**WHAT NEEDS TO BE DONE**
For the data below, transcribe the part that opens with the line containing "Frames from a" and closes with the line containing "[0:07.29-0:07.62]", exactly and with no pictures.

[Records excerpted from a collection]
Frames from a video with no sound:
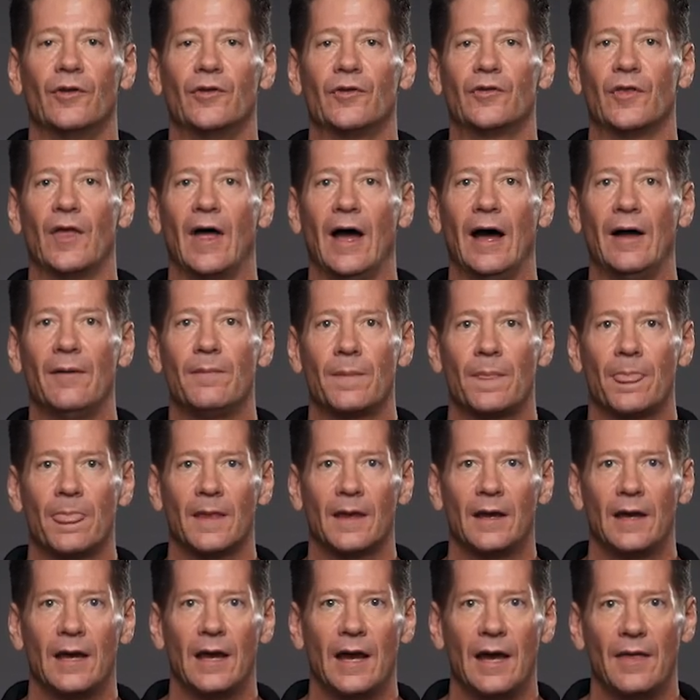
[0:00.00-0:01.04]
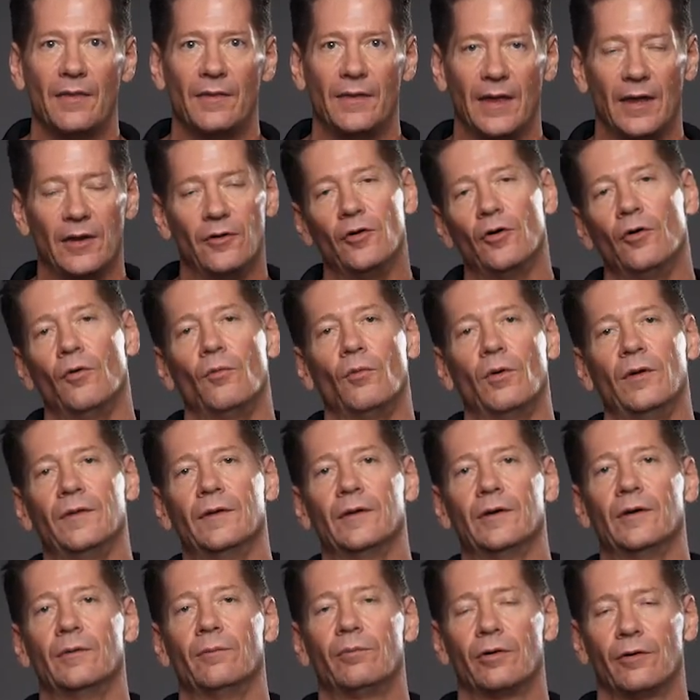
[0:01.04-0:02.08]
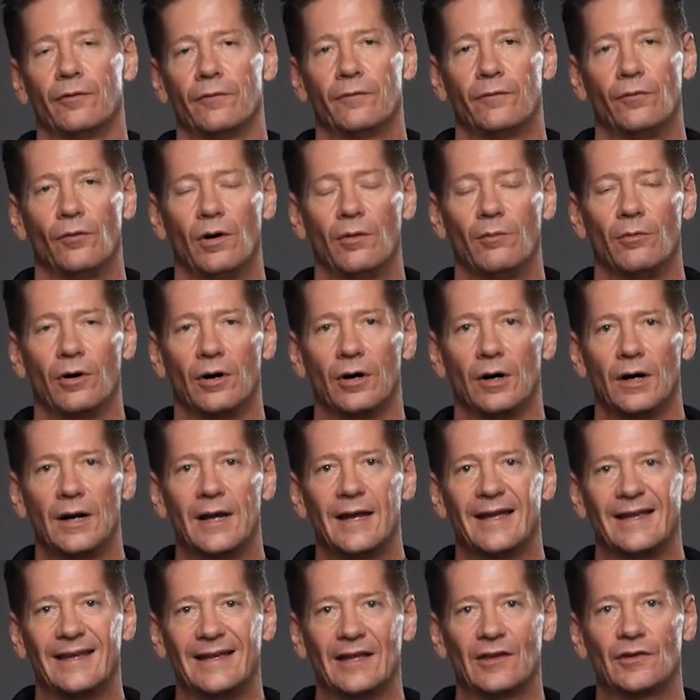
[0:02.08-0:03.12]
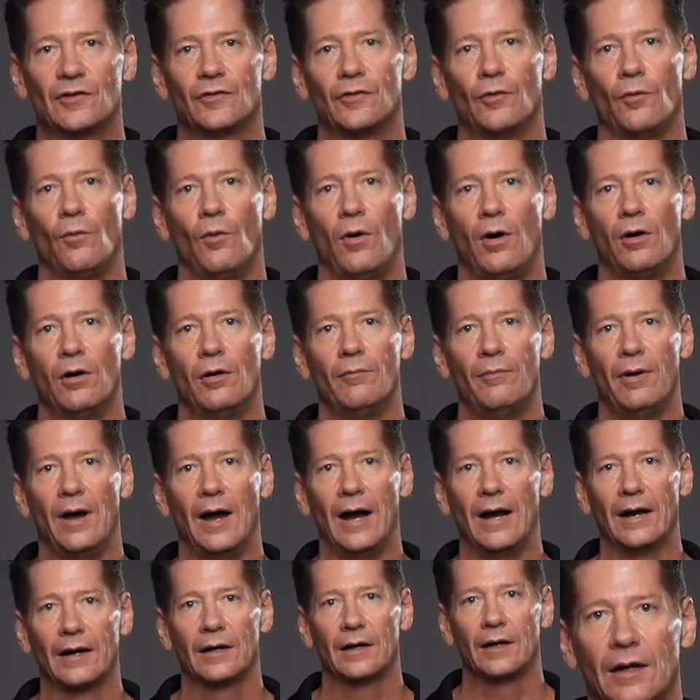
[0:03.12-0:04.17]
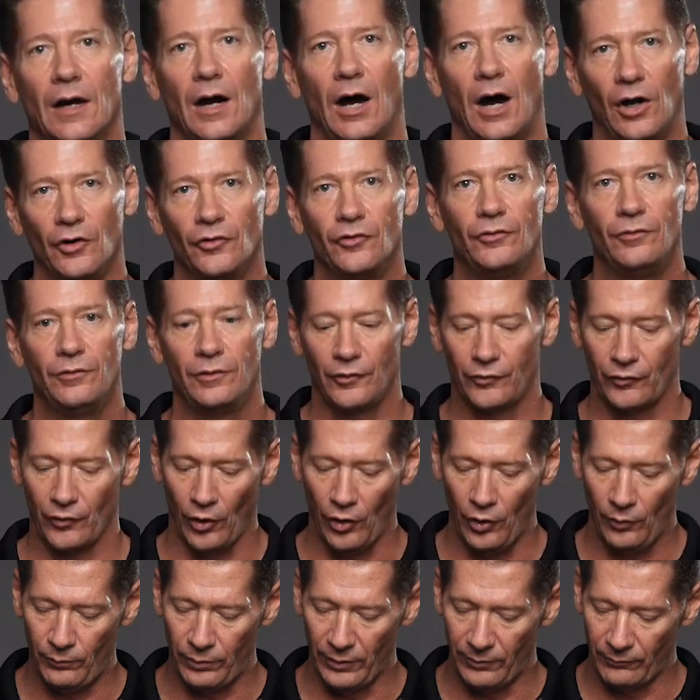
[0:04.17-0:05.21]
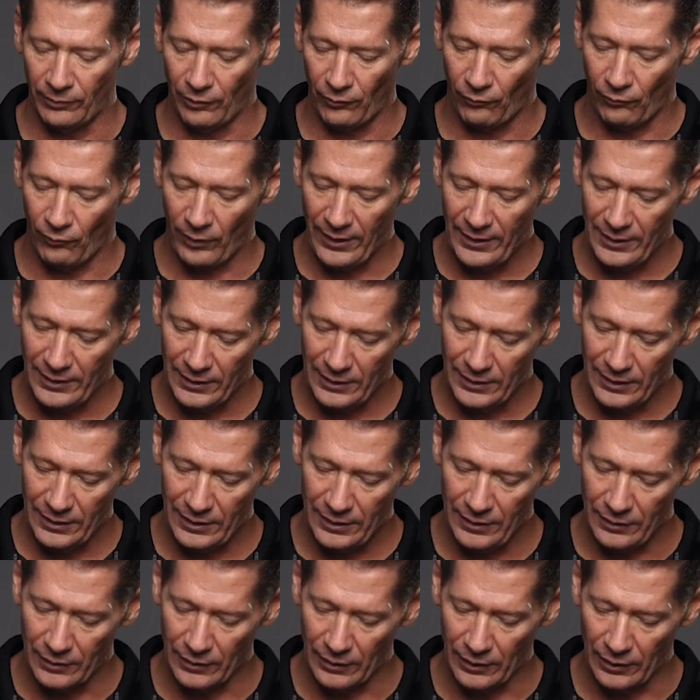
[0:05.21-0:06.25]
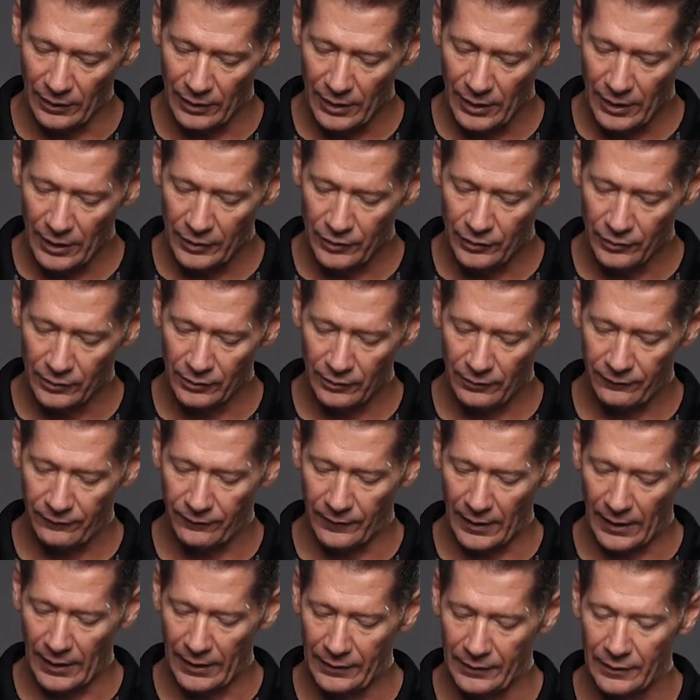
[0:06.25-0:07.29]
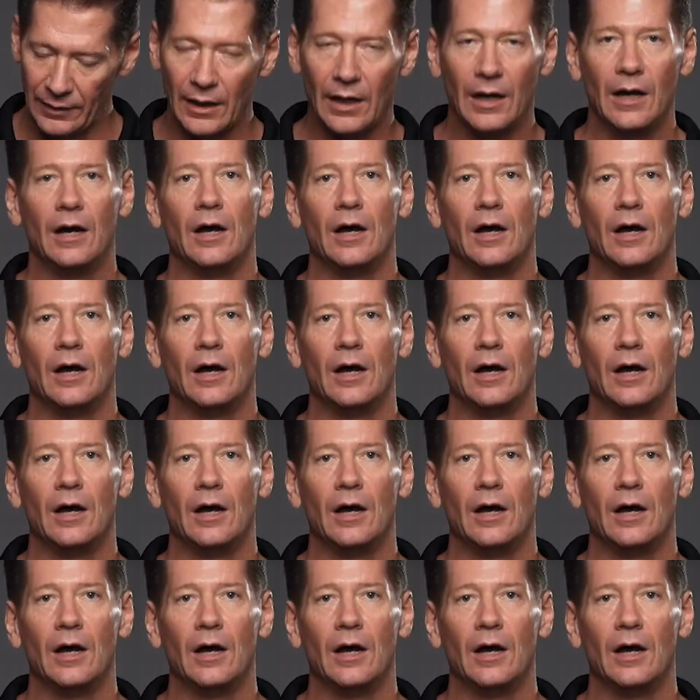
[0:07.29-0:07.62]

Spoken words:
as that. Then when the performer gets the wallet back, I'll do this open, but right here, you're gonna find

--

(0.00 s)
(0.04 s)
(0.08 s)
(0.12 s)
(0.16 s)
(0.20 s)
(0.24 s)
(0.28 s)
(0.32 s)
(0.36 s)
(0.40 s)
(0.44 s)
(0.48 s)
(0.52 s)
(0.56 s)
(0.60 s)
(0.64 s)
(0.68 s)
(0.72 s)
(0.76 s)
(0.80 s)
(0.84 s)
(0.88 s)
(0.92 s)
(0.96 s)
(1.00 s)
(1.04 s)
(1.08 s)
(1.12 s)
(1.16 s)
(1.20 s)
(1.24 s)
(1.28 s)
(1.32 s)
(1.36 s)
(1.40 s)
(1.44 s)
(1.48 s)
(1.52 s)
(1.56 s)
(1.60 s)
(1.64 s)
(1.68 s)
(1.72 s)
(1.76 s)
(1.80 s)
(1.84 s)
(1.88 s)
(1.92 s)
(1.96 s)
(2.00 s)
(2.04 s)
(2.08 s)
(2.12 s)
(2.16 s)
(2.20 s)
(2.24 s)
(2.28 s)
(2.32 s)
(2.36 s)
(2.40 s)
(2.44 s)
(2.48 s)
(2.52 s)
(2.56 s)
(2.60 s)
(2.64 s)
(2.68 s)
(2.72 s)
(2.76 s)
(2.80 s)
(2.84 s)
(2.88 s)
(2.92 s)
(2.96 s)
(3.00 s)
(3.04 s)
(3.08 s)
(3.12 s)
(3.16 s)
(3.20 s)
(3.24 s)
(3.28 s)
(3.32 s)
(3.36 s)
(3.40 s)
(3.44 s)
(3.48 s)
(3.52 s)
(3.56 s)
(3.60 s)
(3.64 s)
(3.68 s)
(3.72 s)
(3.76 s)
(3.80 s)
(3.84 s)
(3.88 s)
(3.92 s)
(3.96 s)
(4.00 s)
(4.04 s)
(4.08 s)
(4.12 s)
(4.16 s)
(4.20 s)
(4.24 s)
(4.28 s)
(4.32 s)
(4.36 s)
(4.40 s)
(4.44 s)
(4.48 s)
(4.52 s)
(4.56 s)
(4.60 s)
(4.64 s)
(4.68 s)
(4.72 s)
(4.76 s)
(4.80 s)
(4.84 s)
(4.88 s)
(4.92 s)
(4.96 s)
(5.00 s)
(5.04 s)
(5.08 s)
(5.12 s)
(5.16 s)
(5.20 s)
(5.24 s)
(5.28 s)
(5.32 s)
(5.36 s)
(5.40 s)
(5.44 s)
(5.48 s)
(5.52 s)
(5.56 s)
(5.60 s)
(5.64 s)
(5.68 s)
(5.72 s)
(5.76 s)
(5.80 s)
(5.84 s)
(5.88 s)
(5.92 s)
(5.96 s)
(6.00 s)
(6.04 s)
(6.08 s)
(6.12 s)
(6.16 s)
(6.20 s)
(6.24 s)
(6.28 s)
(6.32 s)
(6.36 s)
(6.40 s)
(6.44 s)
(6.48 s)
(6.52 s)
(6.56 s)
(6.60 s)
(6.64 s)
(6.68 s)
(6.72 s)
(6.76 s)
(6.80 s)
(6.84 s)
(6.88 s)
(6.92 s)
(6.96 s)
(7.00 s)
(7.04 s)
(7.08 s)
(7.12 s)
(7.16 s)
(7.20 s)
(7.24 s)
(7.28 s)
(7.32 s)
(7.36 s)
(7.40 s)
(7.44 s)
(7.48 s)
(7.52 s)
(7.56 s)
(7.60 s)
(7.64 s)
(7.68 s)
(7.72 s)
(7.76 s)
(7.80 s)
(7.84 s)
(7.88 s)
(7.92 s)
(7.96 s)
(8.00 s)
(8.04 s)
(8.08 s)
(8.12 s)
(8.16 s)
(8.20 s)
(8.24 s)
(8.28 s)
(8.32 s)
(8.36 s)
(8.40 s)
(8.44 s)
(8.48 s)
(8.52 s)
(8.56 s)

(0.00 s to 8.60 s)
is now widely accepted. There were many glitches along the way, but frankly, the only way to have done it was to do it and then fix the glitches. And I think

...

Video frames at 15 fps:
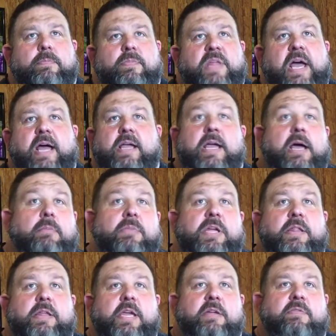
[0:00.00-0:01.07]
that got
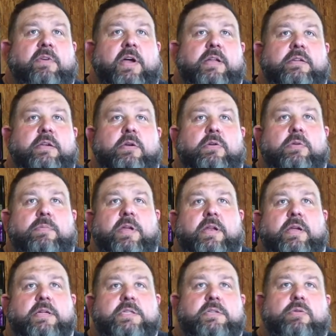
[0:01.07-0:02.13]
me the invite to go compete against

**RESPONSE AREA**
Frames from a video with no sound:
[0:00.00-0:01.04]
[0:01.04-0:02.08]
[0:02.08-0:03.12]
[0:03.12-0:04.17]
[0:04.17-0:05.21]
[0:05.21-0:06.25]
[0:06.25-0:07.29]
[0:07.29-0:07.62]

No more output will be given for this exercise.